個人同士のやりとりになるので、設けられている条件は里親に出す側の方が独断で決めている場合がほとんどです。

保健所や保護犬団体よりも条件が柔軟である場合も多く、独身の方や高齢の方でも引き取れる可能性があります。

3.保護犬にしかない魅力とは?

保護犬の中には月齢数ヶ月の子犬もいますが、10歳を超えた老犬や成犬もたくさんいます。

人里離れた場所で野犬として生活していた子や長期にわたってネグレクト(必要なお世話をされなかった子)など、それぞれが様々な事情を抱えていることもあります。

そのような事情を抱えている保護犬たちの場合は、少しずつ少しずつ彼らのペースで新しい飼い主さんや生活環境に馴れてもらわなければなりません。
しかし、1度信頼してくれるとこれ以上にない可愛らしい姿を見せてくれたり甘えてくれたりするのです。
それは、保護犬を飼うまでは分からないような何とも言えない暖かい気持ちにさせてくれます。

愛犬のためでありながら飼い主が学ばされる機会も多く、一緒に暮らしていけばいくほど、多くのことを愛犬と共有できるのです。

4.保護犬を家族に迎えたらしてほしい、3つのこと

様々な事情を抱え保護された犬を家族に迎えた場合、飼い主さんにしてほしいことが3つだけあります。

4-1叱ることと、躾けることの違い

保護犬の場合、今まで暮らしていた生活環境から新しい家に来ることで混乱してしまうことがあります。
特に元々暮らしていた家で問題もなく、可愛がれていたのに家庭のなんらかの事情で新しい飼い主さんの元へ行く場合に多い現象です。

新しい環境に馴れず、家の中をぐちゃぐちゃにしてしまったり、他の犬や人へ八つ当たりしてしまうこともあります。
ですが、それらは全て保護犬たちの「自分たちの気持ちをどうにかして分かってほしい」と思う気持ちの問題ですので、頭ごなしに叱っては逆効果になってしまいます。
しつけはあくまでも「誘導」に近いものであって、押し付けたり怒ったりすることではありません。
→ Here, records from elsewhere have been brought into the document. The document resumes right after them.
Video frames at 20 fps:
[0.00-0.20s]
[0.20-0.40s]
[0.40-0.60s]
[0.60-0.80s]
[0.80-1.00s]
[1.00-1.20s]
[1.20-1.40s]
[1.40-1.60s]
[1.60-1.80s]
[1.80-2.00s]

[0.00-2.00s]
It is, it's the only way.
何か、してはいけないことをしてしまった場合には、ただ単に叱るだけではなく、原因を突き止めて解明してあげましょう。

4-2犬のペースを大切にしてあげる

人にも自分だけのペースがあるように、犬にもそれぞれのペースがあります。

同じようにしつけをしても覚えるまでに個体差があるのと同じで、保護犬から新しい家族の元に慣れるまでもそれぞれのペースがあります。
家に犬が来ると嬉しくなって早く仲良くなりたいと思うものですが、彼らが「我が家」に慣れるまでは、犬のペースを大切にしてあげましょう。

4-3たくさん話しかけて、たくさん触ってあげる

保護犬は新しい飼い主さんやこれから一緒に過ごす犬とのコミュニケーションの取り方を、知らない子もいます。
どうやって甘えるべきか、どこまでやったら相手が嫌がるのか、それらを知らない子たちの場合は、そのままにしてしまうと社会化ができず、しつけが困難になってしまいます。
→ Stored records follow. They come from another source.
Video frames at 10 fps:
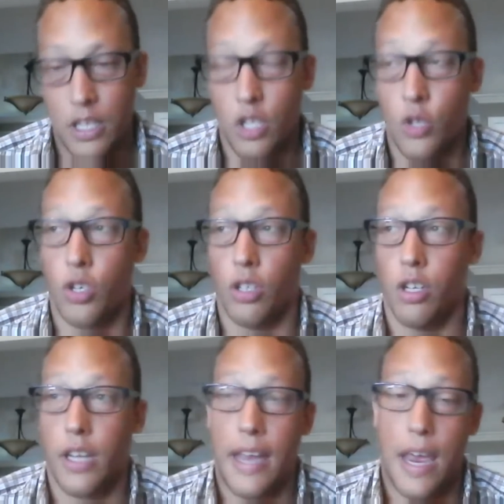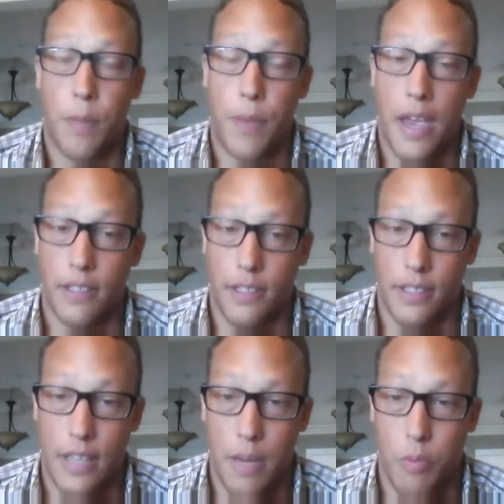You should look at ad packs
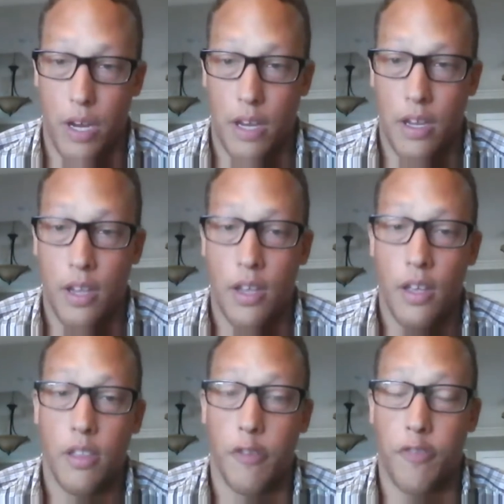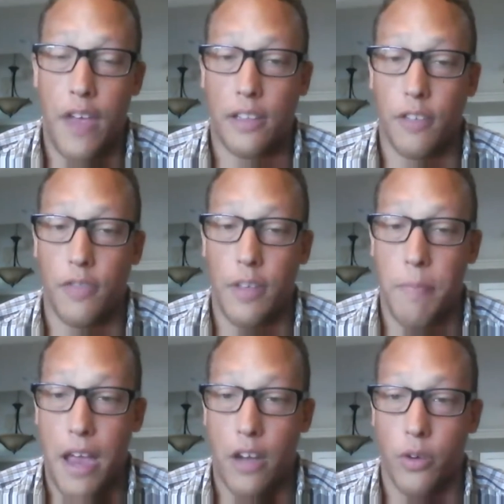the same way. The fact of
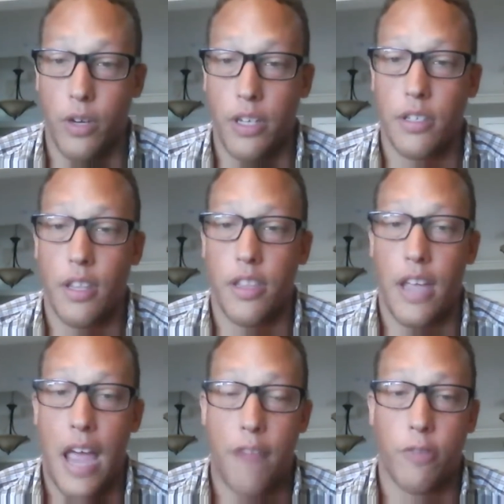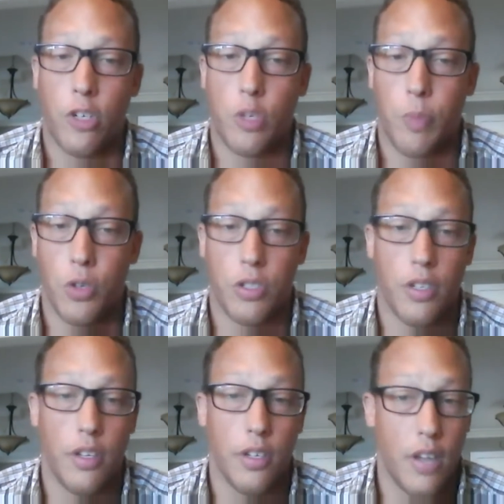the matter is the average
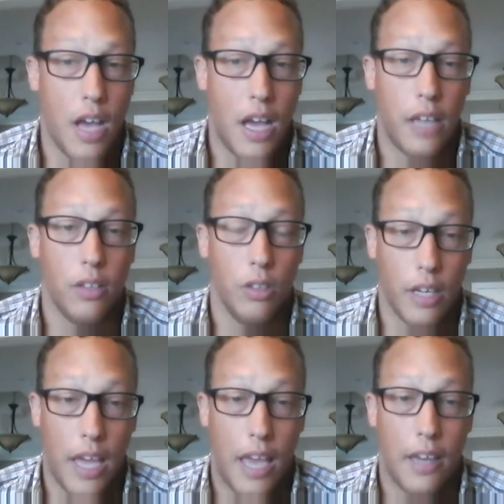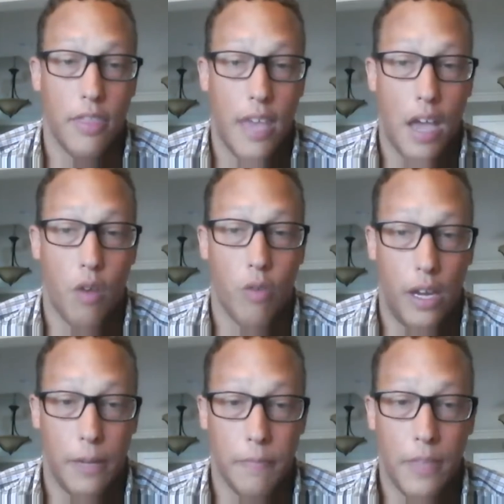person does not look at it that
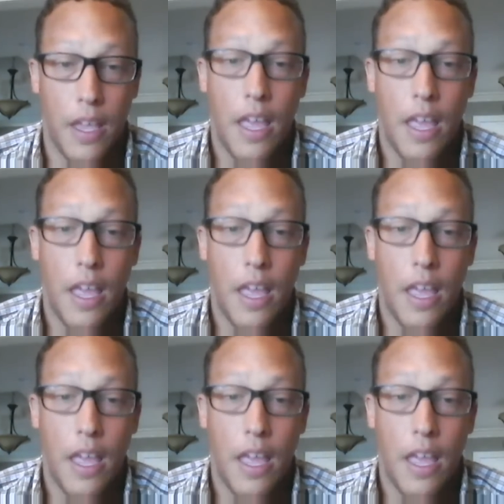way.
まだ慣れる前からで大丈夫なので、たくさん話しかけて、たくさんコミュニケーションを取るようにしましょう。

5.まとめ

ここまで保護犬の魅力についてお話ししてきましたが、いかがでしょうか?
保護犬には、保護犬ならではの魅力もあります。

動物愛護問題が世界中で取り沙汰されるようになってから、多くの人が保護犬の里親になるという選択をしてきた。
今後は「保護犬」と呼ばれる犬たちがいなくなるように、まずは目の前の愛犬を最期まで責任もって面倒を見ましょう。

※全ての保護犬に手がかかるような誤解を与える表現があり、一部記事を訂正いたしました。